Am I wrong? I hope so.

Code

import cv2
import numpy as np

img = np.array([[0,1,0],[1,0,1],[0,1,0]]).astype(float)

# Output dtype = cv2.CV_8U
sobelx8u = cv2.Sobel(img,cv2.CV_8U,1,0,ksize=3)

# Output dtype = cv2.CV_64F. Then take its absolute and convert to cv2.CV_8U
sobelx64f = cv2.Sobel(img,cv2.CV_64F,1,0,ksize=3)

abs_sobel64f = np.absolute(sobelx64f)
sobel_8u = np.uint8(abs_sobel64f)

print 'img'
print img

print 'sobelx8u'
print sobelx8u

print 'sobelx64f'
print sobelx64f

print 'abs_sobel64f'
print abs_sobel64f

print 'sobel_8u'
print sobel_8u

Output

img
[[ 0.  1.  0.]
 [ 1.  0.  1.]
 [ 0.  1.  0.]]
sobelx8u
[[0 0 0]
 [0 0 0]
 [0 0 0]]
sobelx64f
[[ 0.  0.  0.]
 [ 0.  0.  0.]
 [ 0.  0.  0.]]
abs_sobel64f
[[ 0.  0.  0.]
 [ 0.  0.  0.]
 [ 0.  0.  0.]]
sobel_8u
[[0 0 0]
 [0 0 0]
 [0 0 0]]

Solution

  • Read the second paragraph of your documentation page:

    Another common feature of the functions and classes described in this section is that, unlike simple arithmetic functions, they need to extrapolate values of some non-existing pixels. For example, if you want to smooth an image using a Gaussian 3x3 filter, then, when processing the left-most pixels in each row, you need pixels to the left of them, that is, outside of the image. You can let these pixels be the same as the left-most image pixels (“replicated border” extrapolation method), or assume that all the non-existing pixels are zeros (“constant border” extrapolation method), and so on. OpenCV enables you to specify the extrapolation method. For details, see the function borderInterpolate() and discussion of the borderType parameter in the section and various functions below.

    Make it work as you expected

    For it to work as you expected it to work, you had to explicitly specify that you want to interpolate your border with zero values.
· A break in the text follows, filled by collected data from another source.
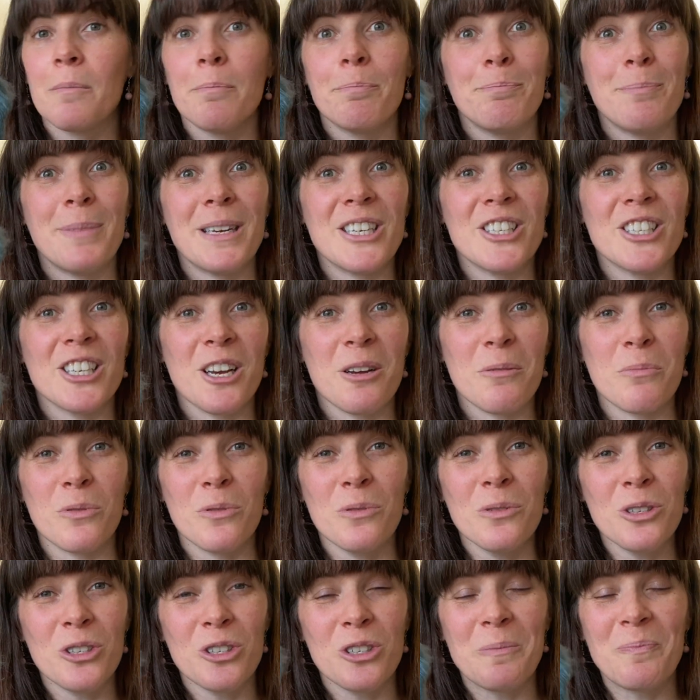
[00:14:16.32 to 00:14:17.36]
Biche et
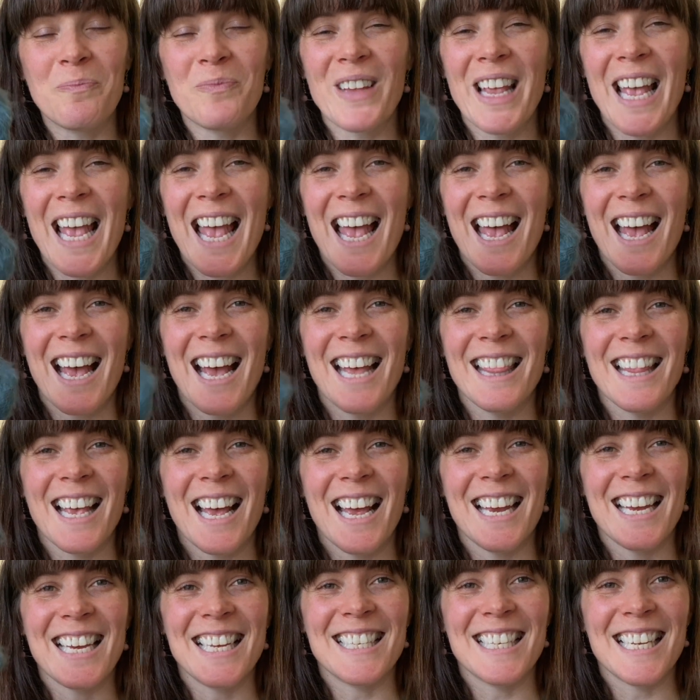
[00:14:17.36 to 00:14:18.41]
Bouche, and
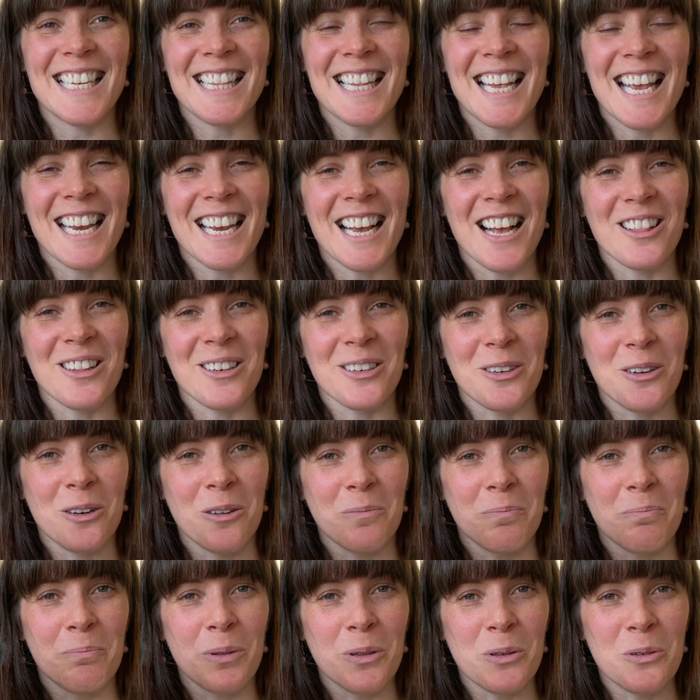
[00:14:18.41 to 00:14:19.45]
that is in their colour
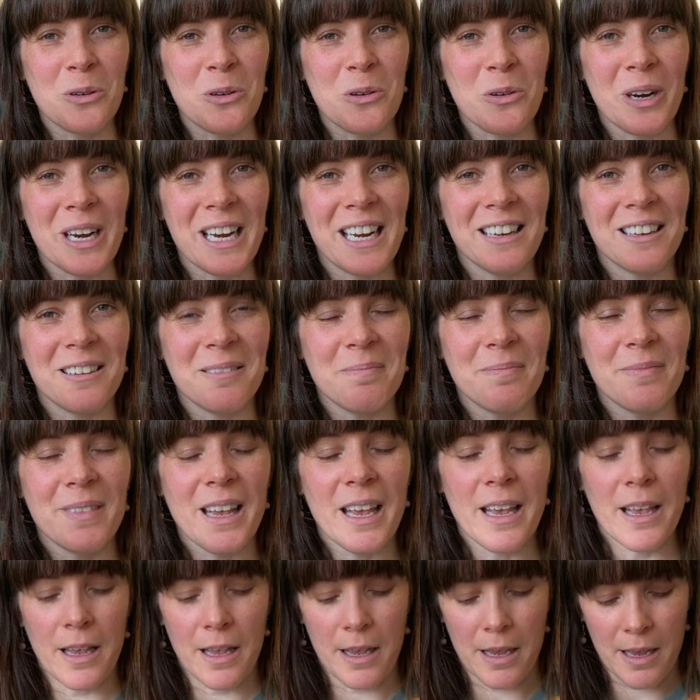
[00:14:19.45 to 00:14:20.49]
called Blue Green.
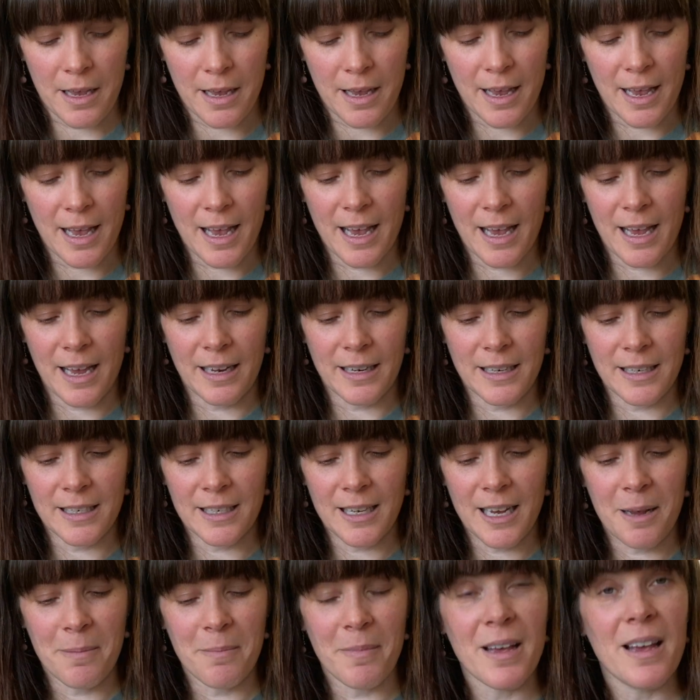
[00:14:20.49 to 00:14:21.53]
And
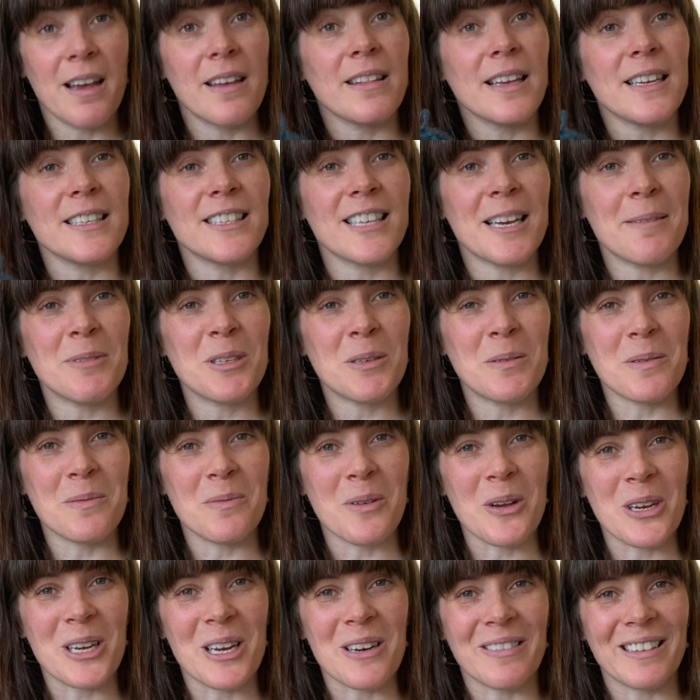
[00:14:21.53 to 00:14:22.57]
they seem to be
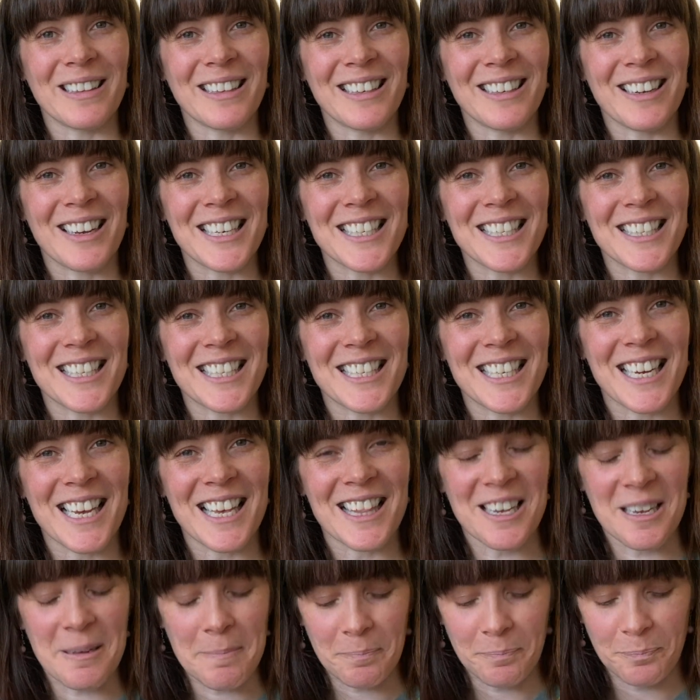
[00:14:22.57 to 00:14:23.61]
working really nicely
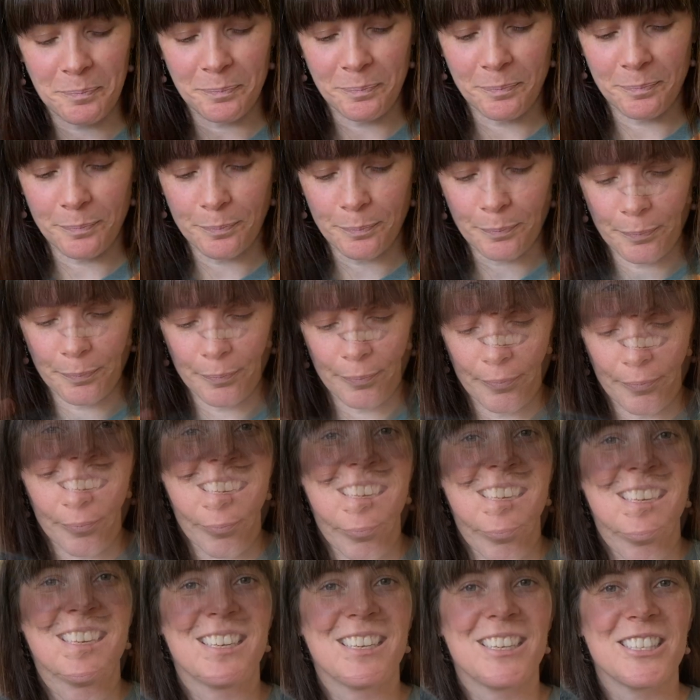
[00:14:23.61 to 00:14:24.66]
together.
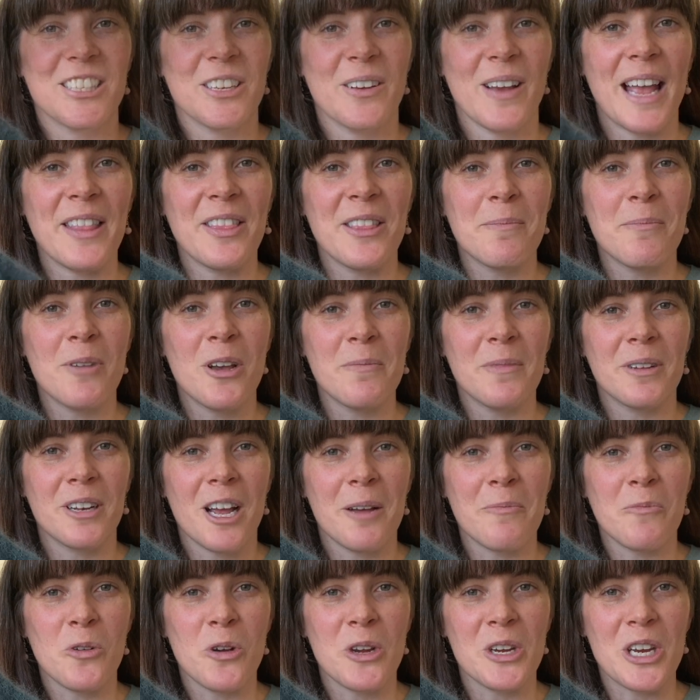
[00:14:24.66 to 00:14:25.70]
So at the moment
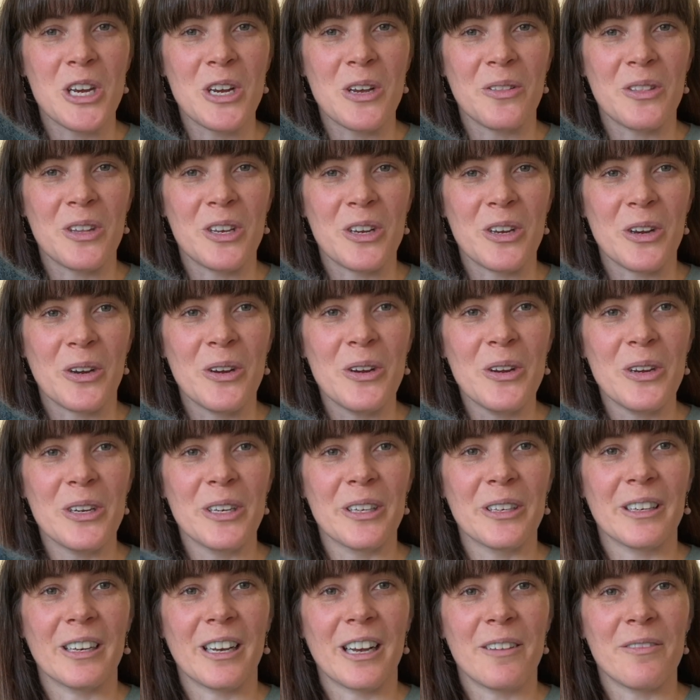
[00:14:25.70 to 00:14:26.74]
I'm working on the
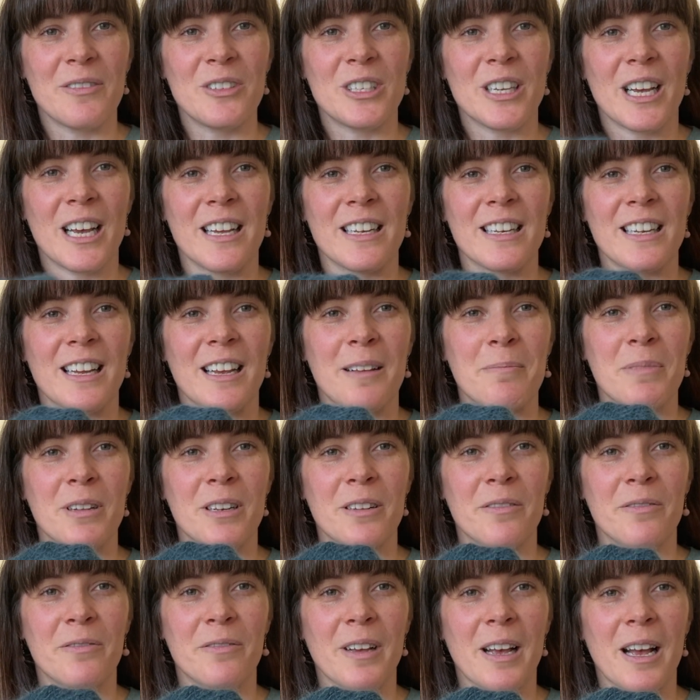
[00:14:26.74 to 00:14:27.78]
yoke. I've done a bit
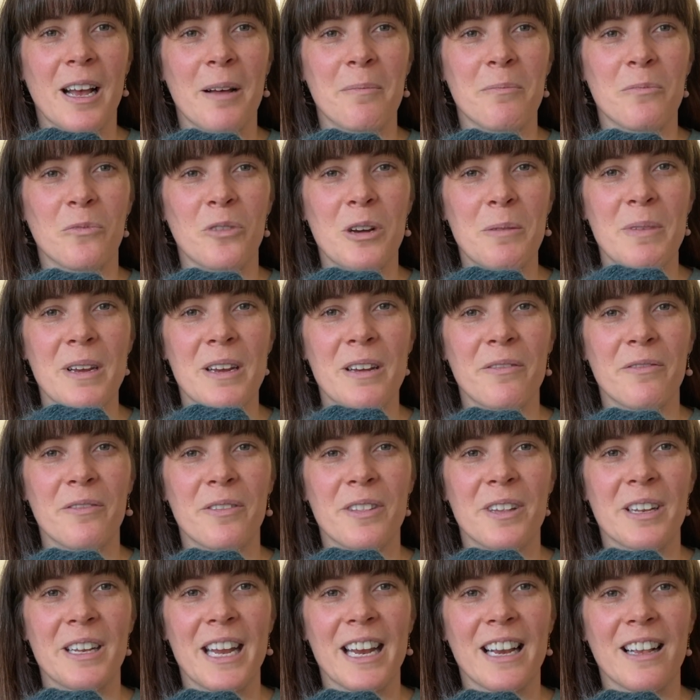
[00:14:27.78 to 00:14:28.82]
of ribbing for
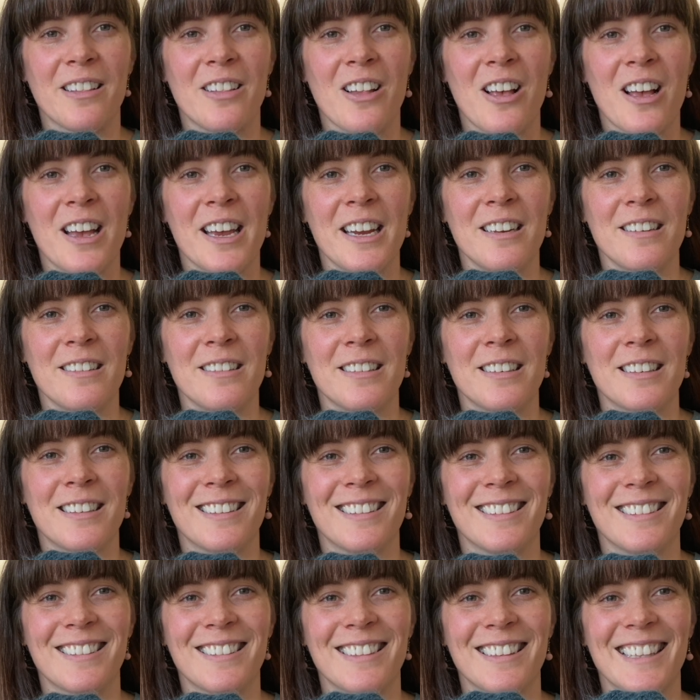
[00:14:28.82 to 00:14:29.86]
the neckline
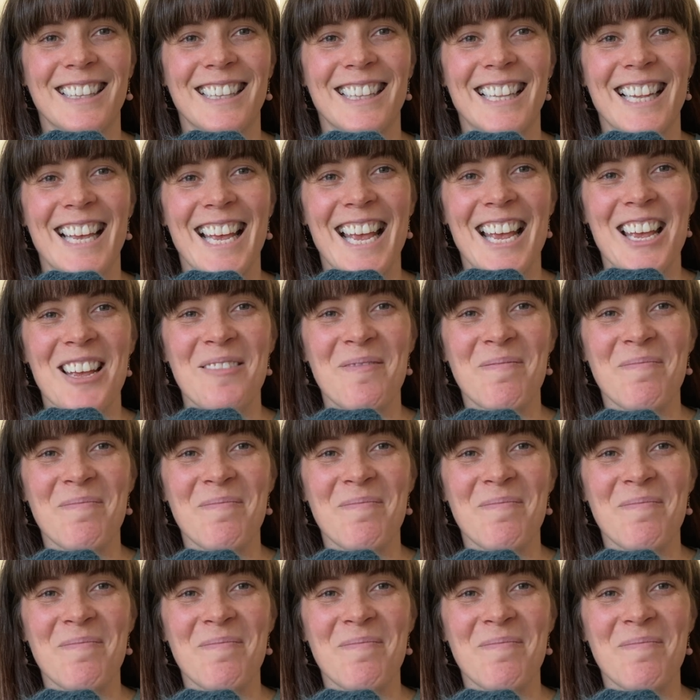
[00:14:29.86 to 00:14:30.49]
there.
Like this:

    import cv2
    import numpy as np
    
    img = np.array([[0,1,0],[1,0,1],[0,1,0]]).astype(float)
    
    border = cv2.borderInterpolate(0, 1, cv2.BORDER_CONSTANT)
    sobelx64f = cv2.Sobel(img,cv2.CV_64F,1,0,ksize=3, borderType=border)
    
    print 'img'
    print img
    
    print 'sobelx64f'
    print sobelx64f
    

    Output:

    img
    [[ 0.  1.  0.]
     [ 1.  0.  1.]
     [ 0.  1.  0.]]
    sobelx64f
    [[ 2.  0. -2.]
     [ 2.  0. -2.]
     [ 2.  0. -2.]]
    

    Default border type

    The default value of borderType is BORDER_DEFAULT which on my machine is the same as BORDER_REFLECT_101. You can run this script to confirm it on your machine:

    import cv2
    
    for var in dir(cv2):
        if not var.startswith('BORDER_'): continue
        if cv2.__dict__[var] == cv2.BORDER_DEFAULT:
            print 'BORDER_DEFAULT ==', var
    

    Output:

    BORDER_DEFAULT == BORDER_DEFAULT
    BORDER_DEFAULT == BORDER_REFLECT101
    BORDER_DEFAULT == BORDER_REFLECT_101
    

    And BORDER_REFLECT_101 works exactly the way that is consistent with your results. Here is explanation of different border types:

    BORDER_REPLICATE:     aaaaaa|abcdefgh|hhhhhhh
    BORDER_REFLECT:       fedcba|abcdefgh|hgfedcb
    BORDER_REFLECT_101:   gfedcb|abcdefgh|gfedcba
    BORDER_WRAP:          cdefgh|abcdefgh|abcdefg
    BORDER_CONSTANT:      iiiiii|abcdefgh|iiiiiii  with some specified 'i'
    

    Explanation of what you get

    So the default border interpolation type (which is BORDER_REFLECT_101) makes your array to look like this prior to computation:

    0 1 0 1 0
    1 0 1 0 1
    0 1 0 1 0
    1 0 1 0 1
    0 1 0 1 0
    

    By simple arithmetics you can confirm that the correct values after applying Sobel kernel to inner 3x3 pixels are all zeroes – that's what you got by running your script.